Monday, July 20, 2015

There’s Something Shaky about the Almond Harvest



It is shake and bake time.

That’s right. Field scout Jenna Horine is reporting the first sightings of almond growers shaking nuts off the trees. The fresh almonds will be baking on the ground a few days before being swept up and collected.

It’s not our imagination. The start of the almond harvest has been getting a little earlier and earlier in recent years, thanks to the dry winters we have been experiencing across the Golden “Brown” State the past four years. The almond season has been getting a jumpstart during the drought.

Almond tree shaking is starting to  occur on the  westside.
Jenna says her records indicate the first shaking in the northern San Joaquin Valley took place around July 25 last year. She expects more growers to start knocking nuts off the trees this week.

The early shaking occurred on the westside, which is normally warmer and drier end of the Valley. The soft shell nonpareil variety is the first to develop and be harvested. Commercially, they are the most versatile and widely used almonds because the skins can be easily removed and the smooth kernels “allow for easy, blemish-free processing,” according to the Almond Board of California.
 
Later in the season, growers will go back into the orchard and shake trees with the hard shell varieties such as the butte and mission. Jenna says the hullsplit is still a ways off for these varieties.

Ending irrigation two weeks before shaking protects trees.
David Doll, the almond expert and pomologist with UC Cooperative Extension in Merced County, reminds growers to stop irrigating about two weeks before harvest to prevent tree damage due to shaking. Damage to the bark is the most common problem from mechanical shaking.
 
To determine when to start harvest, growers can hit a tree limb to see how easily the nuts come off. Then test shake a few more trees. When 99 percent of the nuts are shaken from the test trees then the time is right to start shaking the entire orchard.

Fallen nuts aren't left too long on the orchard floor.
Mechanical shaking should be started when the interior of the orchard is at about 95 to 99 percent hullsplit. Another factor to determine harvest timing is the need to avoid navel orangeworm damage to the nuts on the tree and ant damage on the ground. The longer the nuts are in the orchard the more likely there will be pest damage.

Usually, the nuts on the ground are hullable within two weeks. Jenna says growers often will remove the nuts from the orchard floor rapidly for pest and disease management purposes.

Meanwhile, Jenna says she has spotted stink bugs in some orchards. Areas near heavily traveled dirt roads are grappling with mites. Overall, though, pest pressures appear under control for growers.

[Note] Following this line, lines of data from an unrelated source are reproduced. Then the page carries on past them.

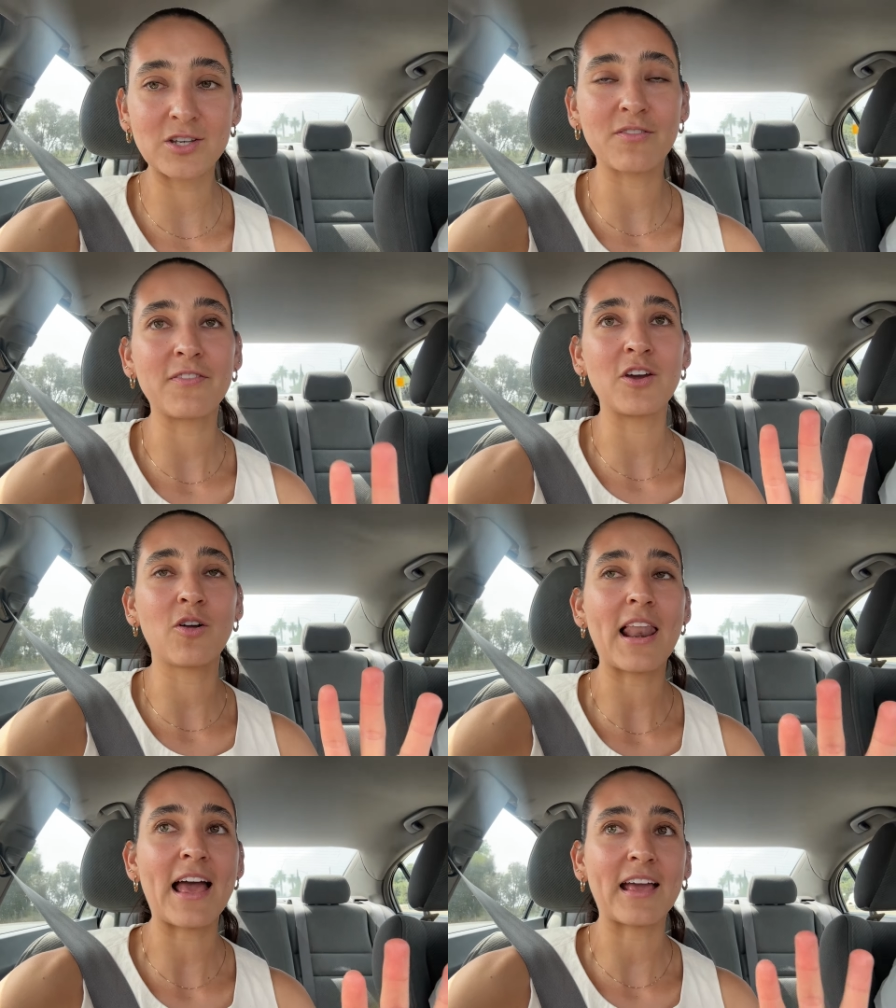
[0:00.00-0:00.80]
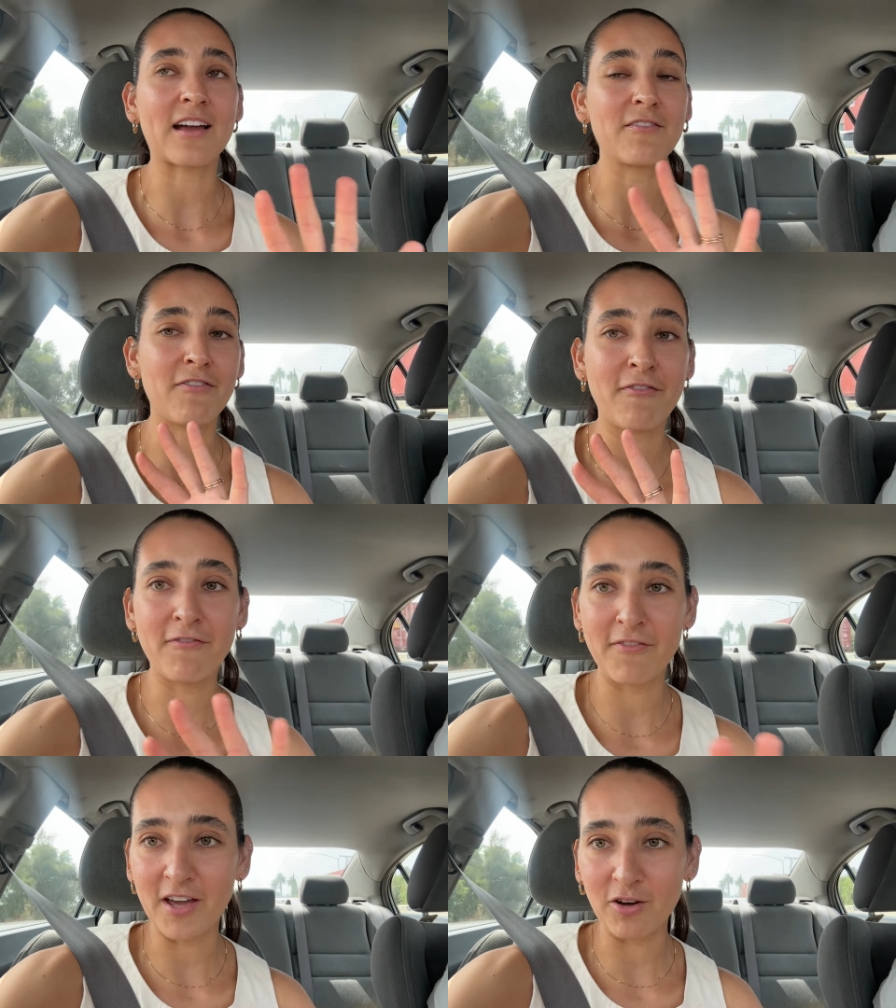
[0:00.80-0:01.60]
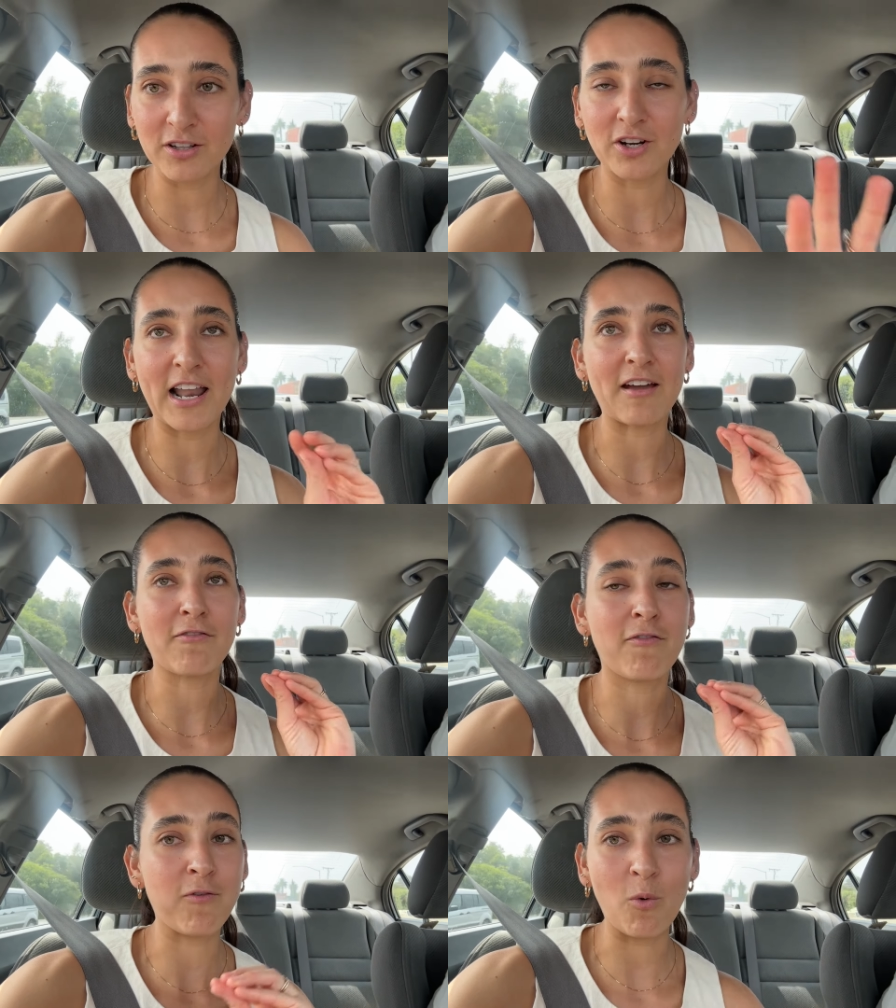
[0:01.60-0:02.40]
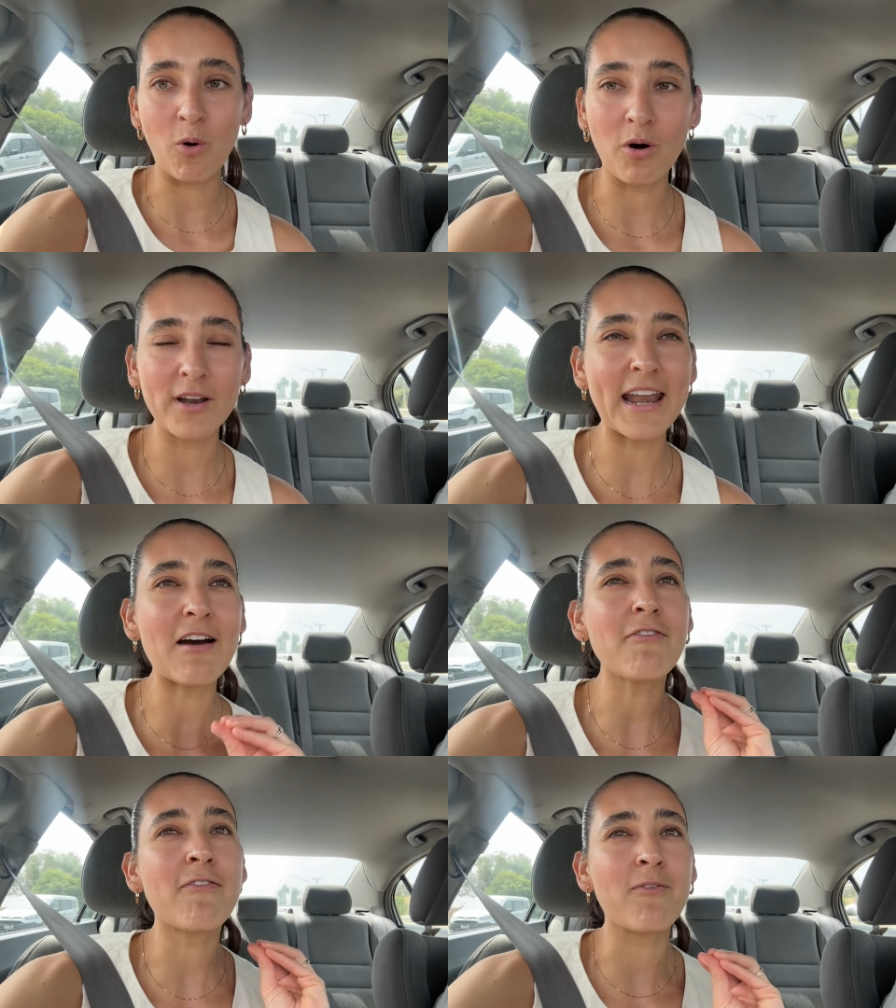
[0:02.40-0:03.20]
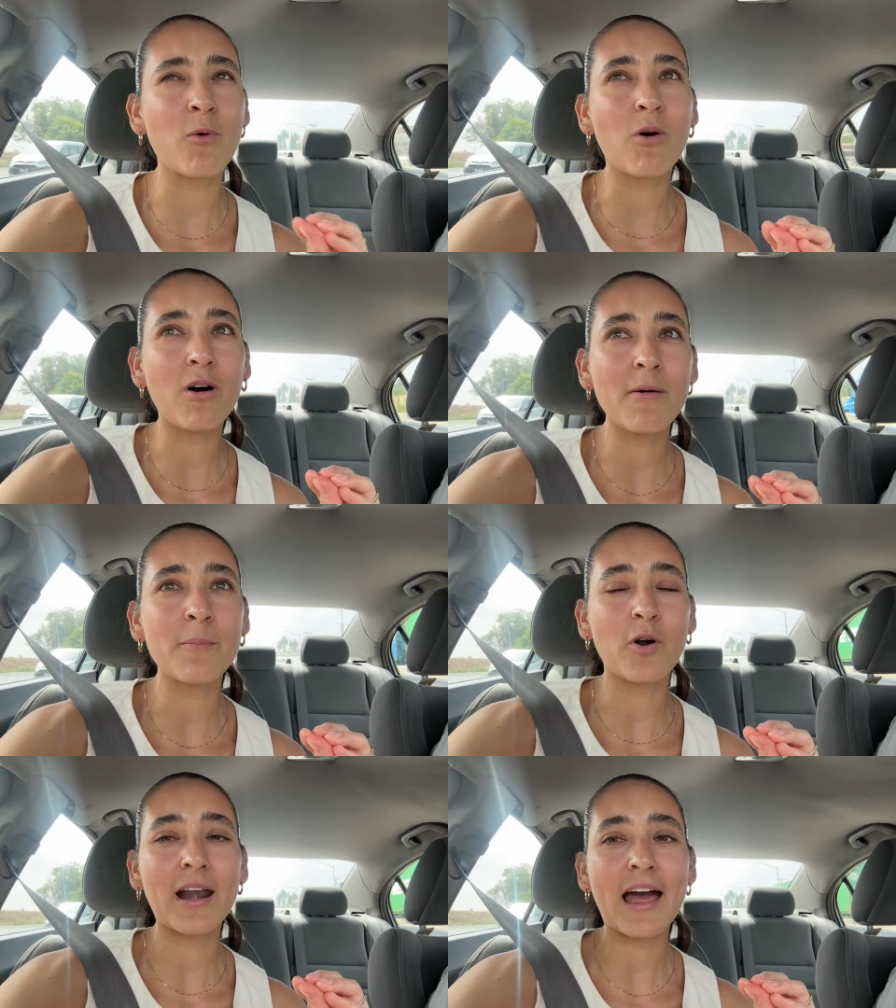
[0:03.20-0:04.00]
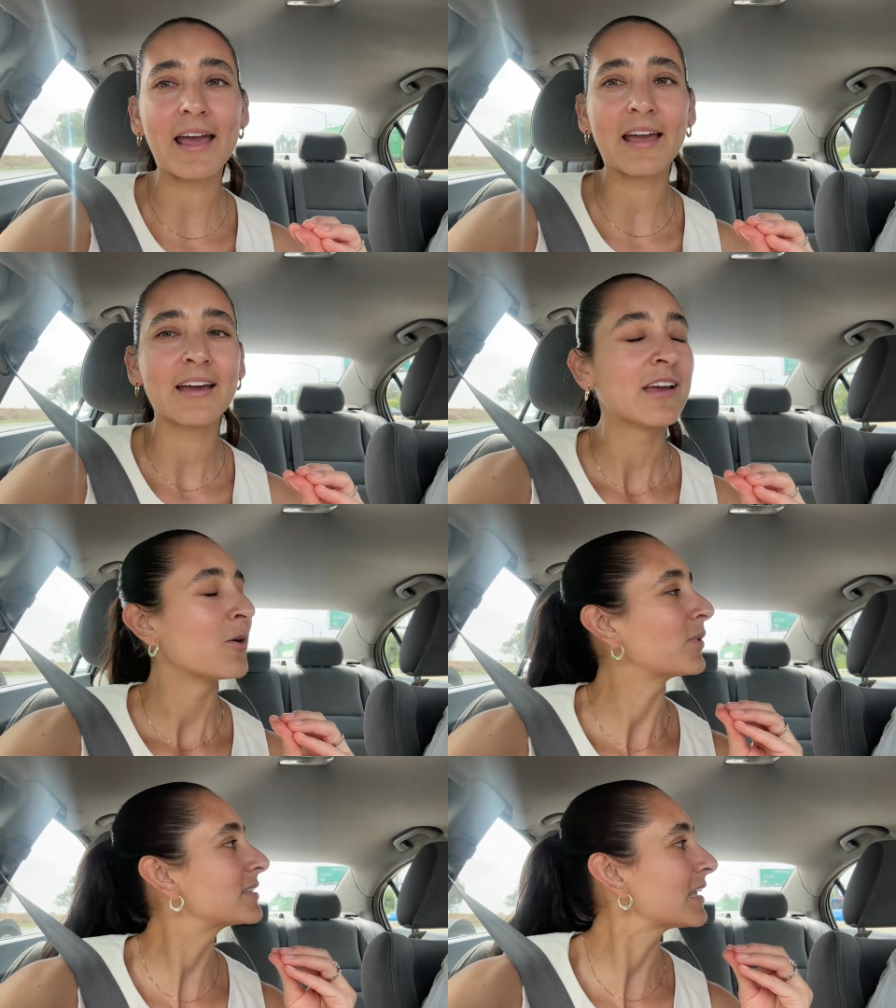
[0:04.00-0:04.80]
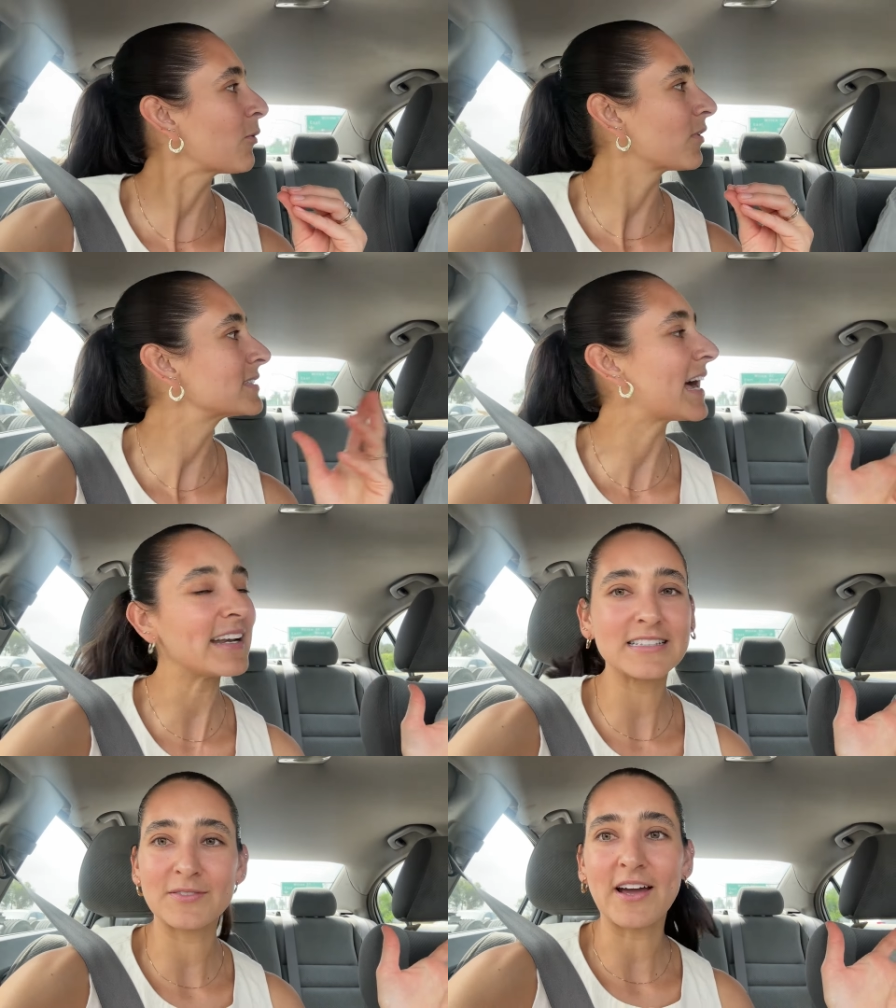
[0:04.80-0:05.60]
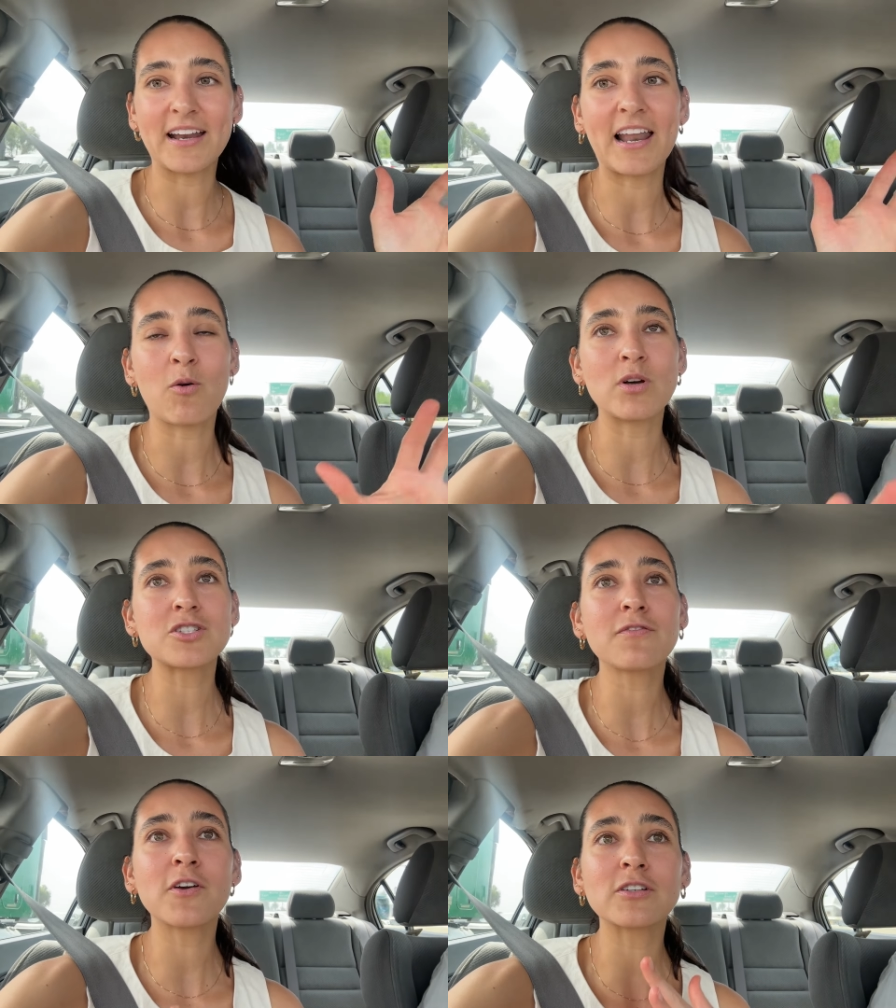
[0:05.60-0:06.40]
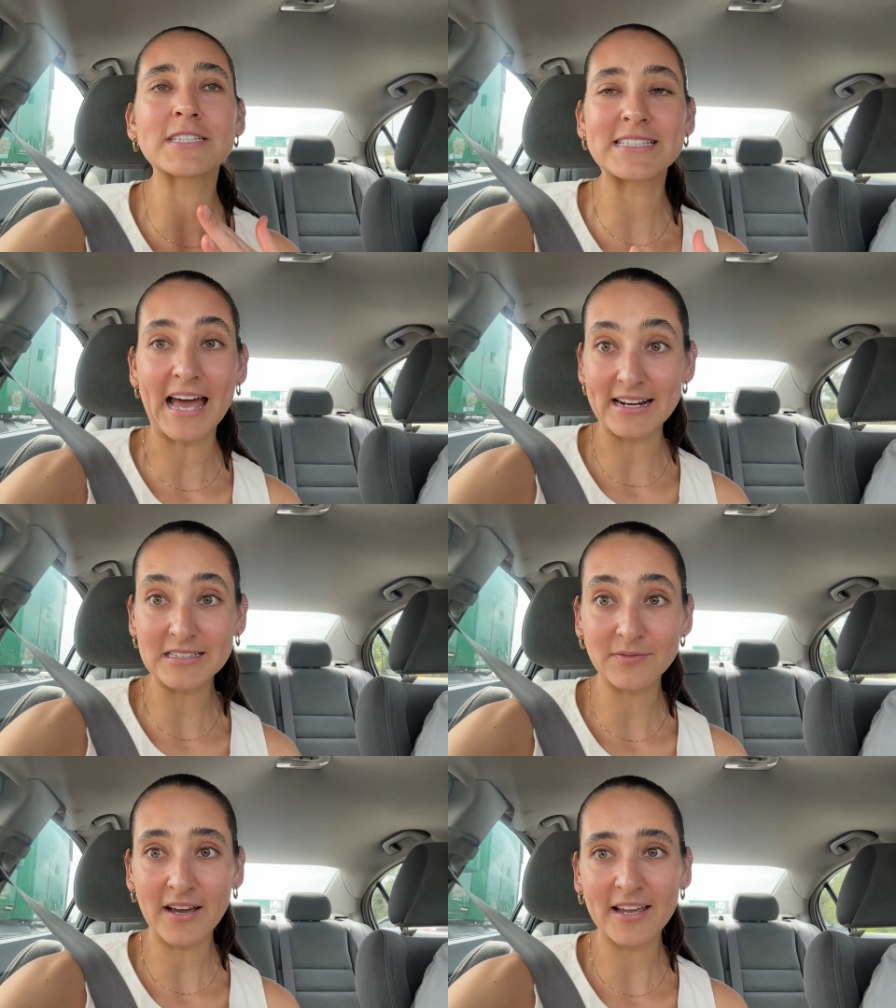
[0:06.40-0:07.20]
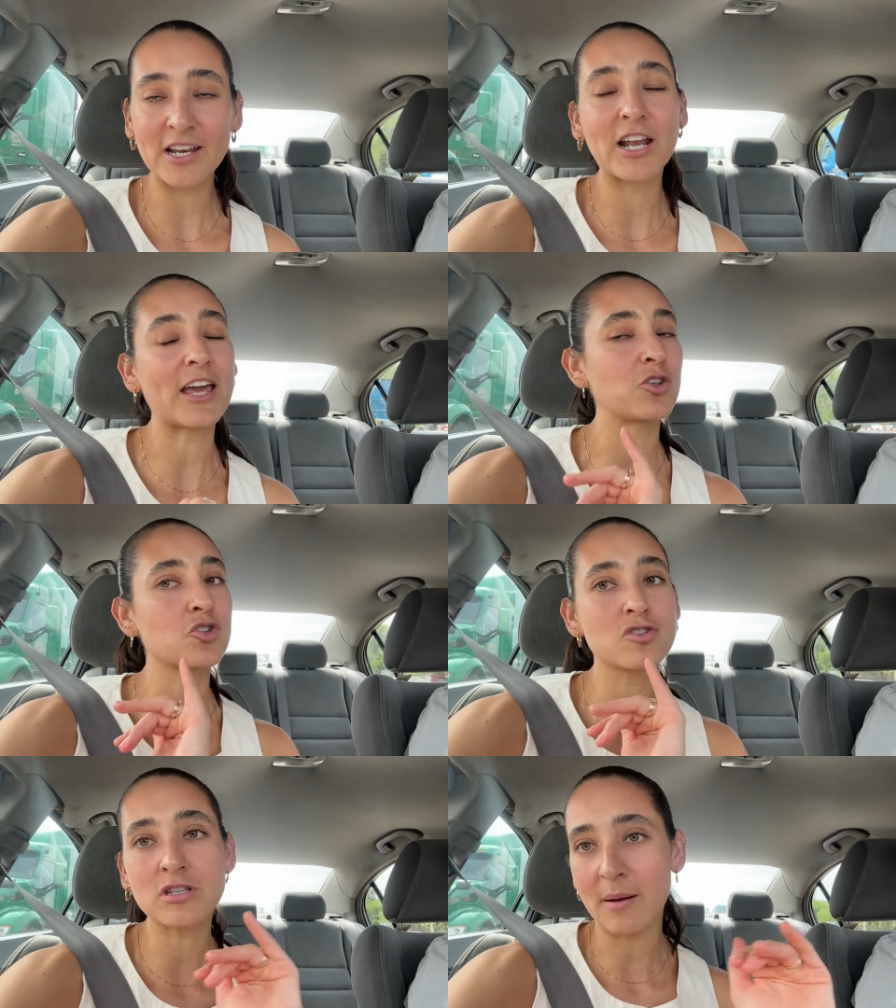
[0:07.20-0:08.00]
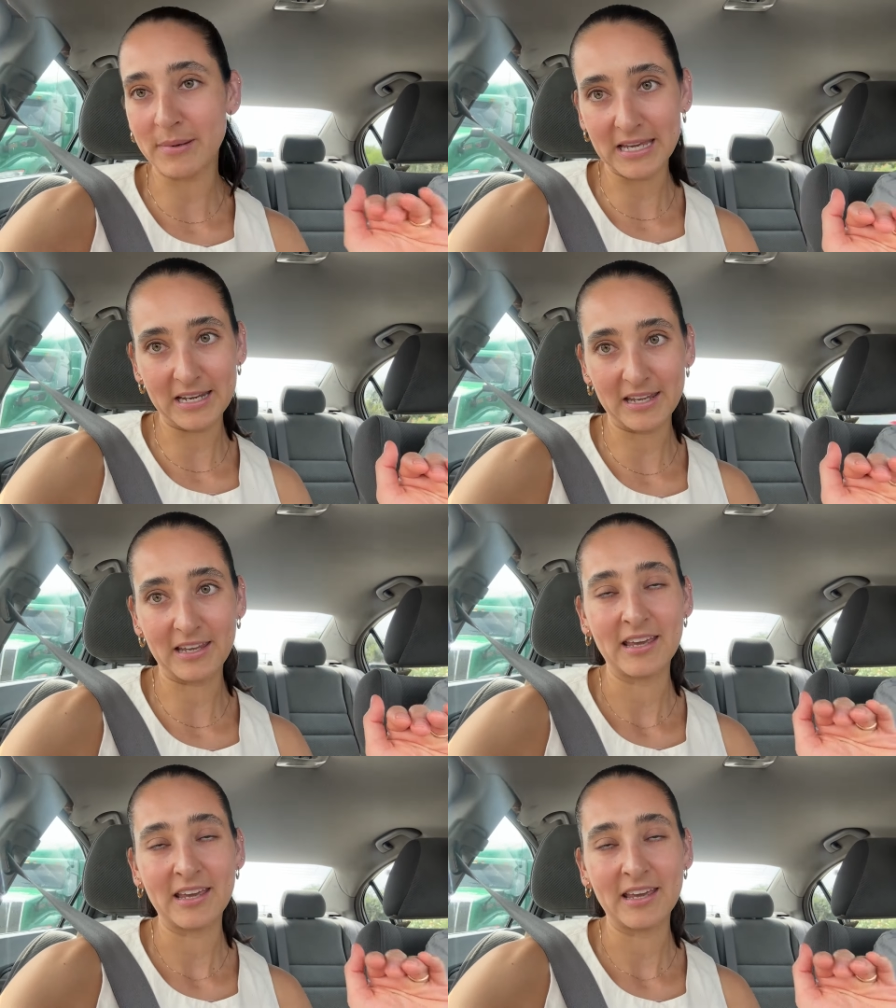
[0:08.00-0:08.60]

you feel like filled or like full, not full, more like satisfied. satisfied. Like once you feel satisfied, like you should stop eating.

In other crops, field scout Carlos Silva says alfalfa growers should be harvesting again over the next couple weeks. Weevil counts are up in some fields, but still under the threshold to consider treatment. But growers need to keep a close eye on weevils to keep them in check.
Fruit retention has been good in cotton fields.

Cotton plants are developing nicely, averaging about 11 fruiting branches. Fruit retention ranges from 65 to 70 percent. That’s a good rate. Anything below a 55 percent retention rate could be troublesome. Check out UC IPM’s online publication about fruit retention and lygus monitoring.

Carlos points out he is snagging two to four lygus bugs per 50 sweeps of his sweep net, which about half the rate for growers to start considering treatment. Again, a regular monitoring program is important.